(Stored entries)
—————

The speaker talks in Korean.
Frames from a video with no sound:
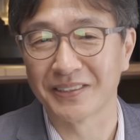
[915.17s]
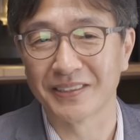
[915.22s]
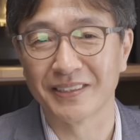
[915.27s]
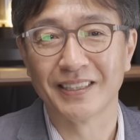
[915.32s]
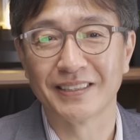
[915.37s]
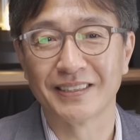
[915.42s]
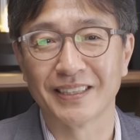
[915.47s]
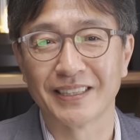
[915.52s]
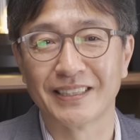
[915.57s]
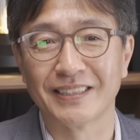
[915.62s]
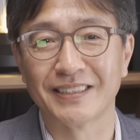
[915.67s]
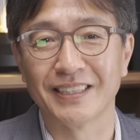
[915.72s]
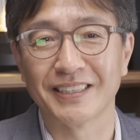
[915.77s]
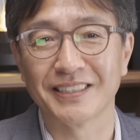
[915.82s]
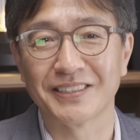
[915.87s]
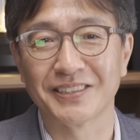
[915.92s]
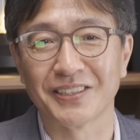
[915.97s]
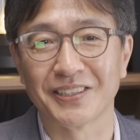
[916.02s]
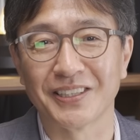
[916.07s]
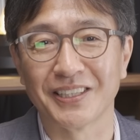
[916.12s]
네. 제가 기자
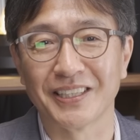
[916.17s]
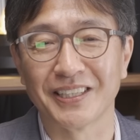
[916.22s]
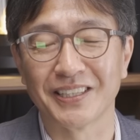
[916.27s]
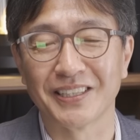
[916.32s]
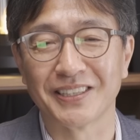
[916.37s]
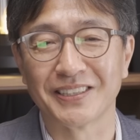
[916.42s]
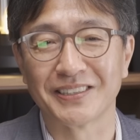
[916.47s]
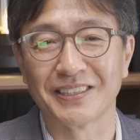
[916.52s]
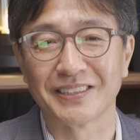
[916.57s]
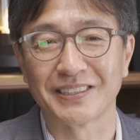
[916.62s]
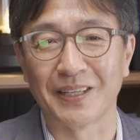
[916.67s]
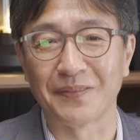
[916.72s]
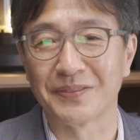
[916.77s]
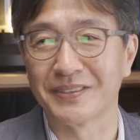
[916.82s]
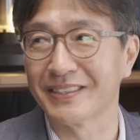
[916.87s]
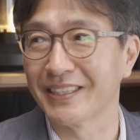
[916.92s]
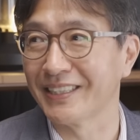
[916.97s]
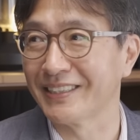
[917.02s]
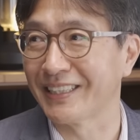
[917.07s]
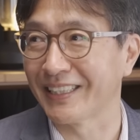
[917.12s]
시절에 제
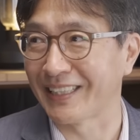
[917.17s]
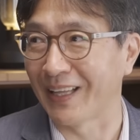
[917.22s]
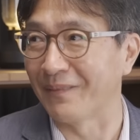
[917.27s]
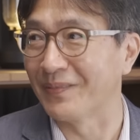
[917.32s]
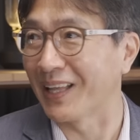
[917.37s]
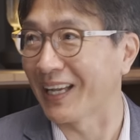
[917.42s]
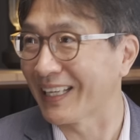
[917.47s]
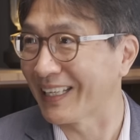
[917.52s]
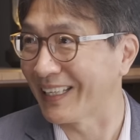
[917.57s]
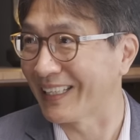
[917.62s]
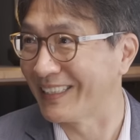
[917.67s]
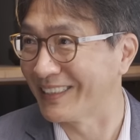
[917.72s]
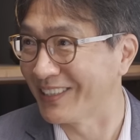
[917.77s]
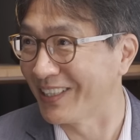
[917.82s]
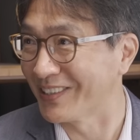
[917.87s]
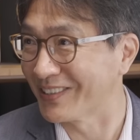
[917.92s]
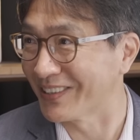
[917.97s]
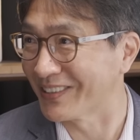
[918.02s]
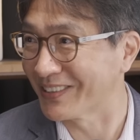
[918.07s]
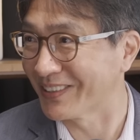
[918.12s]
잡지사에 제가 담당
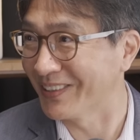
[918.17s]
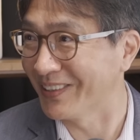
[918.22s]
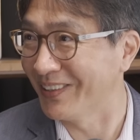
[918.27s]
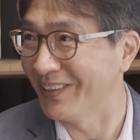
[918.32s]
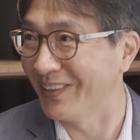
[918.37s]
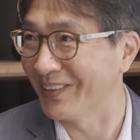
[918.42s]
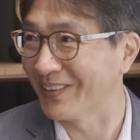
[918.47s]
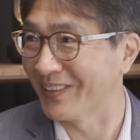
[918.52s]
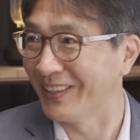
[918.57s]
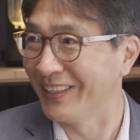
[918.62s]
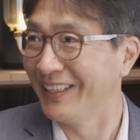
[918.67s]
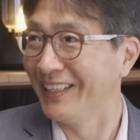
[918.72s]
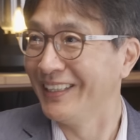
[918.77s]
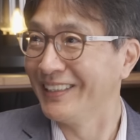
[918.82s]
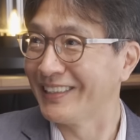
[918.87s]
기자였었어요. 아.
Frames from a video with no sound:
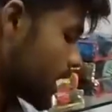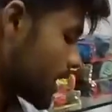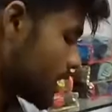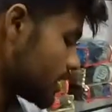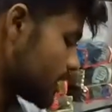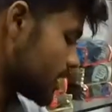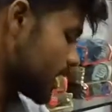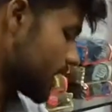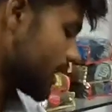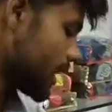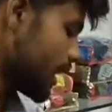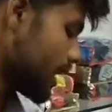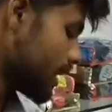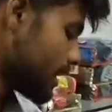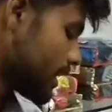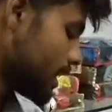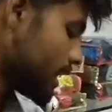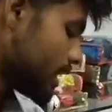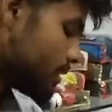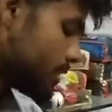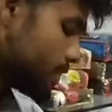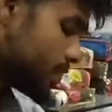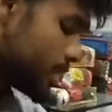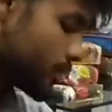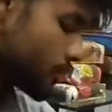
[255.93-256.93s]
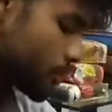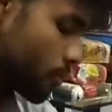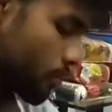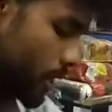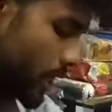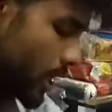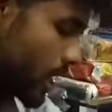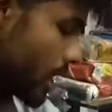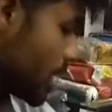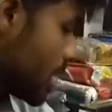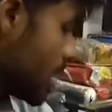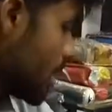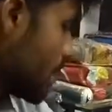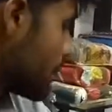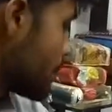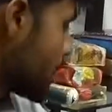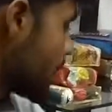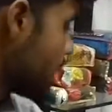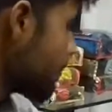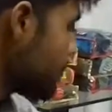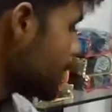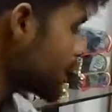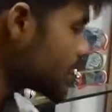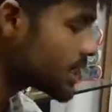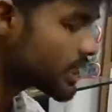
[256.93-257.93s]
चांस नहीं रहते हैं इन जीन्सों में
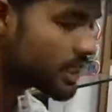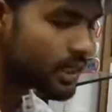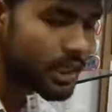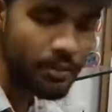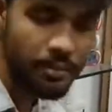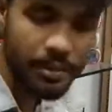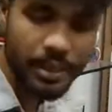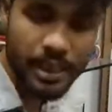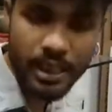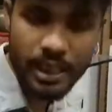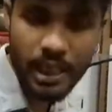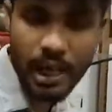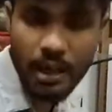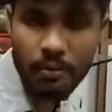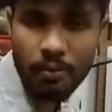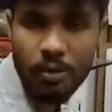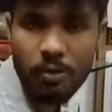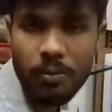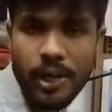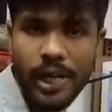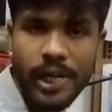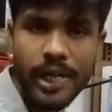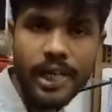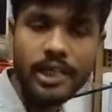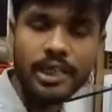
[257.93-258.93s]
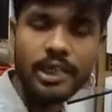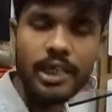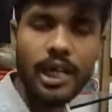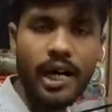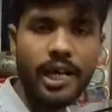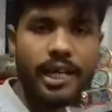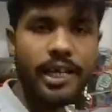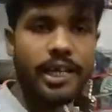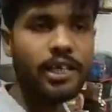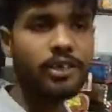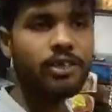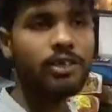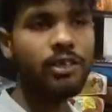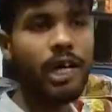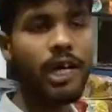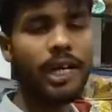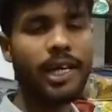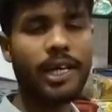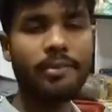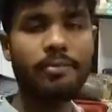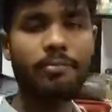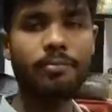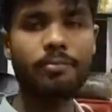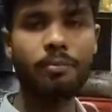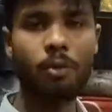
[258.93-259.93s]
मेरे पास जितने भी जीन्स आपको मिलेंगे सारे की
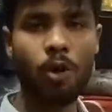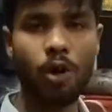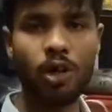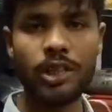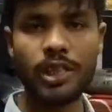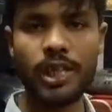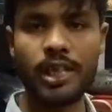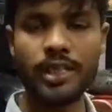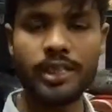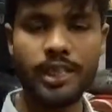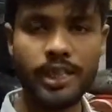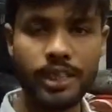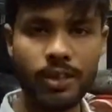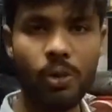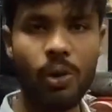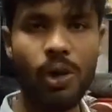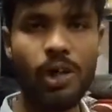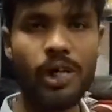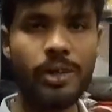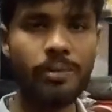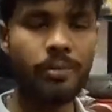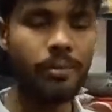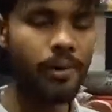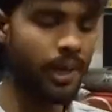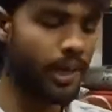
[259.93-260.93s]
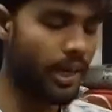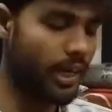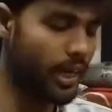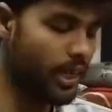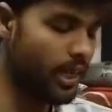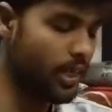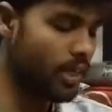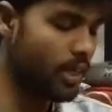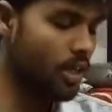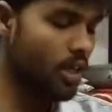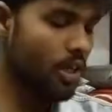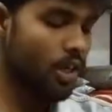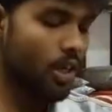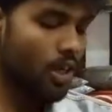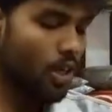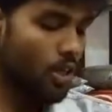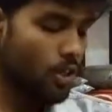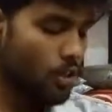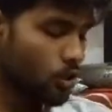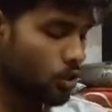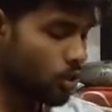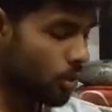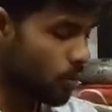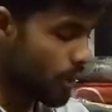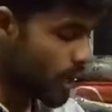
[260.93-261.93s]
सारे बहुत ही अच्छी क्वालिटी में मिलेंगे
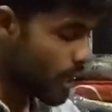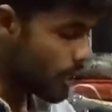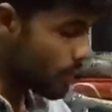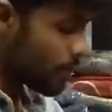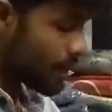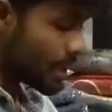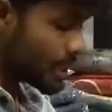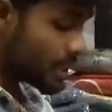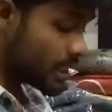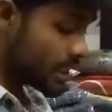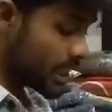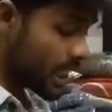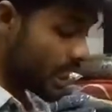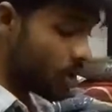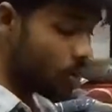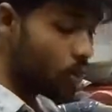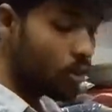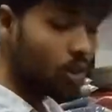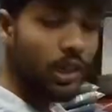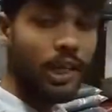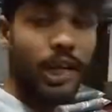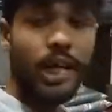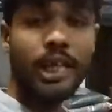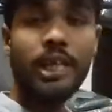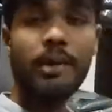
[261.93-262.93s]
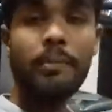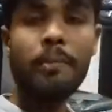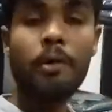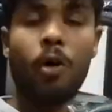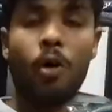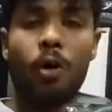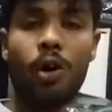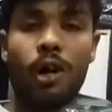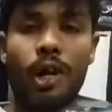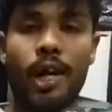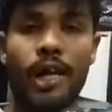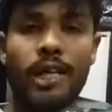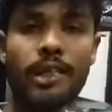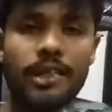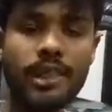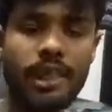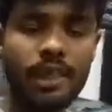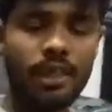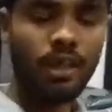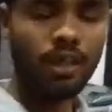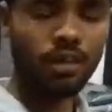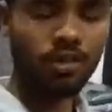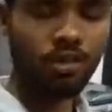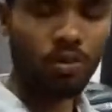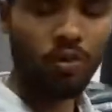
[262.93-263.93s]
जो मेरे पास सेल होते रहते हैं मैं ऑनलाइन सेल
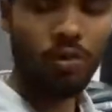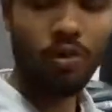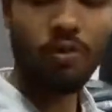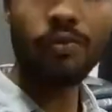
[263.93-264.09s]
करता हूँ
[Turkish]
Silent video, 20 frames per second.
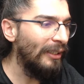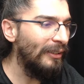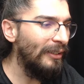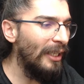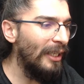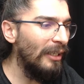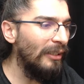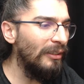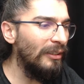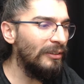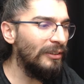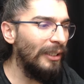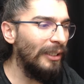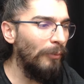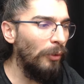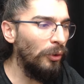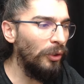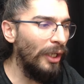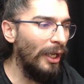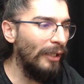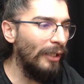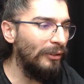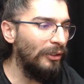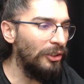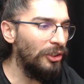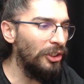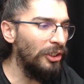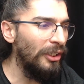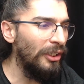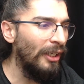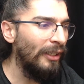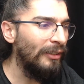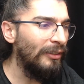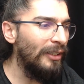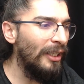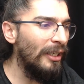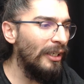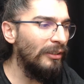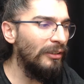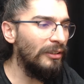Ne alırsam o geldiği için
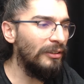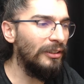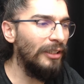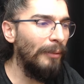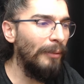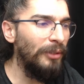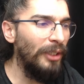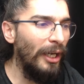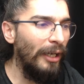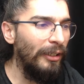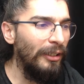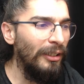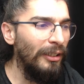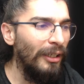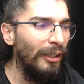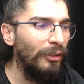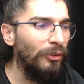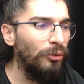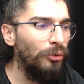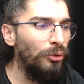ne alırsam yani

—————

What the exercise asks:
Without the images, write out each line of the data verbatim.

Solution for this problem:
The speaker talks in Korean.
Frames from a video with no sound:
[915.17s]
[915.22s]
[915.27s]
[915.32s]
[915.37s]
[915.42s]
[915.47s]
[915.52s]
[915.57s]
[915.62s]
[915.67s]
[915.72s]
[915.77s]
[915.82s]
[915.87s]
[915.92s]
[915.97s]
[916.02s]
[916.07s]
[916.12s]
네. 제가 기자
[916.17s]
[916.22s]
[916.27s]
[916.32s]
[916.37s]
[916.42s]
[916.47s]
[916.52s]
[916.57s]
[916.62s]
[916.67s]
[916.72s]
[916.77s]
[916.82s]
[916.87s]
[916.92s]
[916.97s]
[917.02s]
[917.07s]
[917.12s]
시절에 제
[917.17s]
[917.22s]
[917.27s]
[917.32s]
[917.37s]
[917.42s]
[917.47s]
[917.52s]
[917.57s]
[917.62s]
[917.67s]
[917.72s]
[917.77s]
[917.82s]
[917.87s]
[917.92s]
[917.97s]
[918.02s]
[918.07s]
[918.12s]
잡지사에 제가 담당
[918.17s]
[918.22s]
[918.27s]
[918.32s]
[918.37s]
[918.42s]
[918.47s]
[918.52s]
[918.57s]
[918.62s]
[918.67s]
[918.72s]
[918.77s]
[918.82s]
[918.87s]
기자였었어요. 아.
Frames from a video with no sound:
[255.93-256.93s]
[256.93-257.93s]
चांस नहीं रहते हैं इन जीन्सों में
[257.93-258.93s]
[258.93-259.93s]
मेरे पास जितने भी जीन्स आपको मिलेंगे सारे की
[259.93-260.93s]
[260.93-261.93s]
सारे बहुत ही अच्छी क्वालिटी में मिलेंगे
[261.93-262.93s]
[262.93-263.93s]
जो मेरे पास सेल होते रहते हैं मैं ऑनलाइन सेल
[263.93-264.09s]
करता हूँ
[Turkish]
Silent video, 20 frames per second.
Ne alırsam o geldiği için
ne alırsam yani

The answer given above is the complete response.